Exercise prompt = When the line with "[0:00.00-0:01.00]" appears below, start repeating lines exactly, and keep going through the line with "Transcript, with fillers: Indeed, he"; add nothing outside that span.

Provided material Start Marker

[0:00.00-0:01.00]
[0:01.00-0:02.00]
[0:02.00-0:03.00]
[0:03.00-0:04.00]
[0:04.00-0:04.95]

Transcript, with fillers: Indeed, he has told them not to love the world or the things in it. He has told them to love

Provided material End Marker
Provided material Start Marker

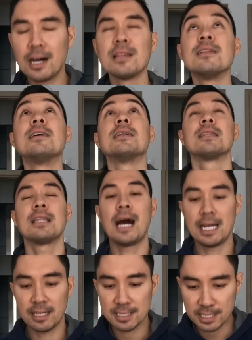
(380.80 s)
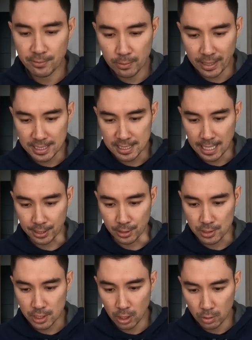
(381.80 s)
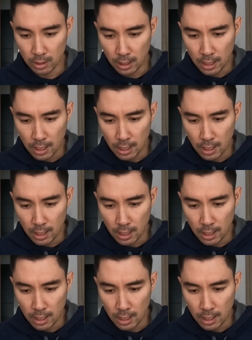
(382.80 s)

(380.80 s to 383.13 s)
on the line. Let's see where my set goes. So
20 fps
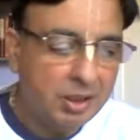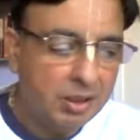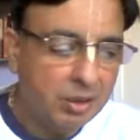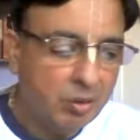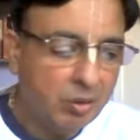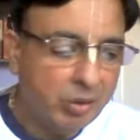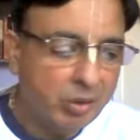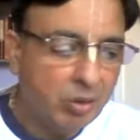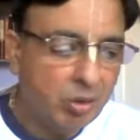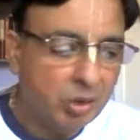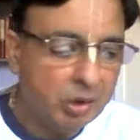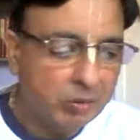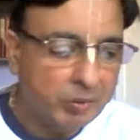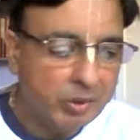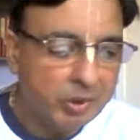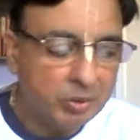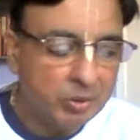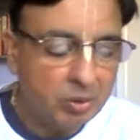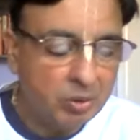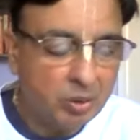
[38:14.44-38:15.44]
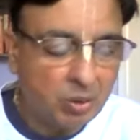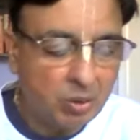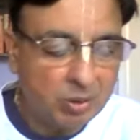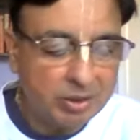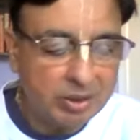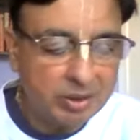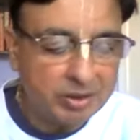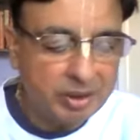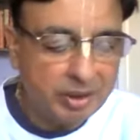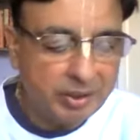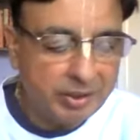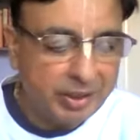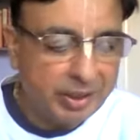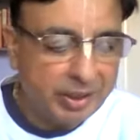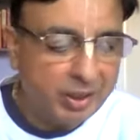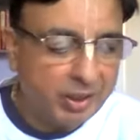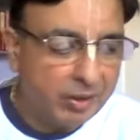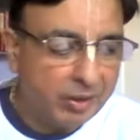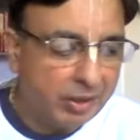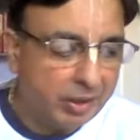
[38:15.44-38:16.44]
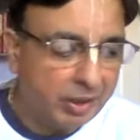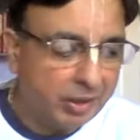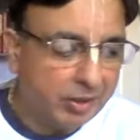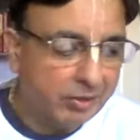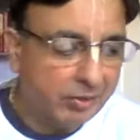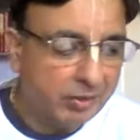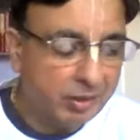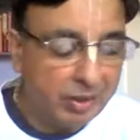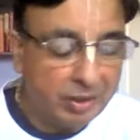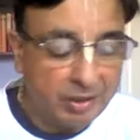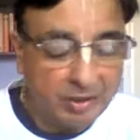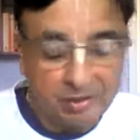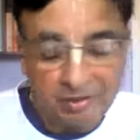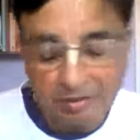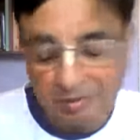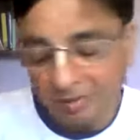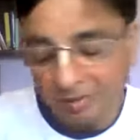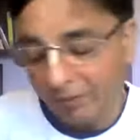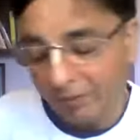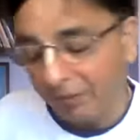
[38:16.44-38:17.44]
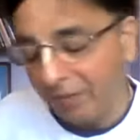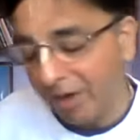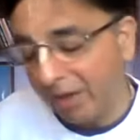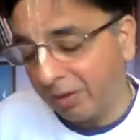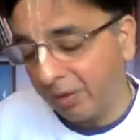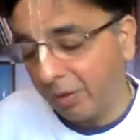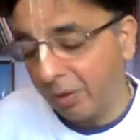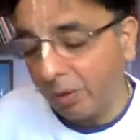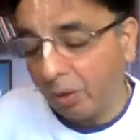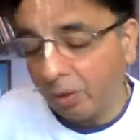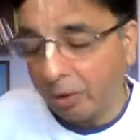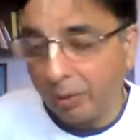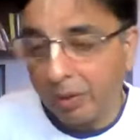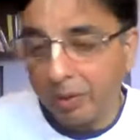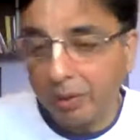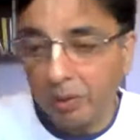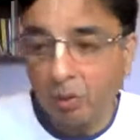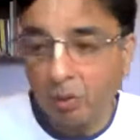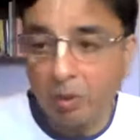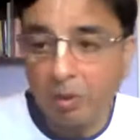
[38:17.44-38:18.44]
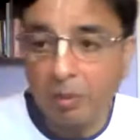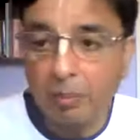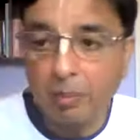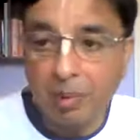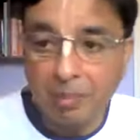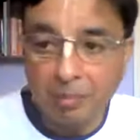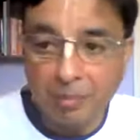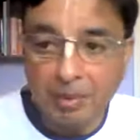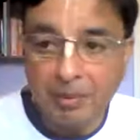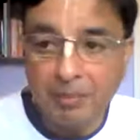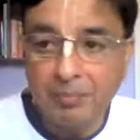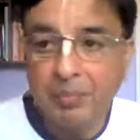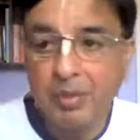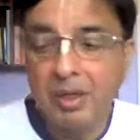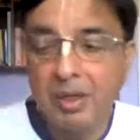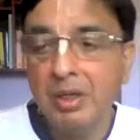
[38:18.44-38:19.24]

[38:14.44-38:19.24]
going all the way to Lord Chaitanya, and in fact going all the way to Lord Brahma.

Provided material End Marker

Solution for this problem =
[0:00.00-0:01.00]
[0:01.00-0:02.00]
[0:02.00-0:03.00]
[0:03.00-0:04.00]
[0:04.00-0:04.95]

Transcript, with fillers: Indeed, he has told them not to love the world or the things in it. He has told them to love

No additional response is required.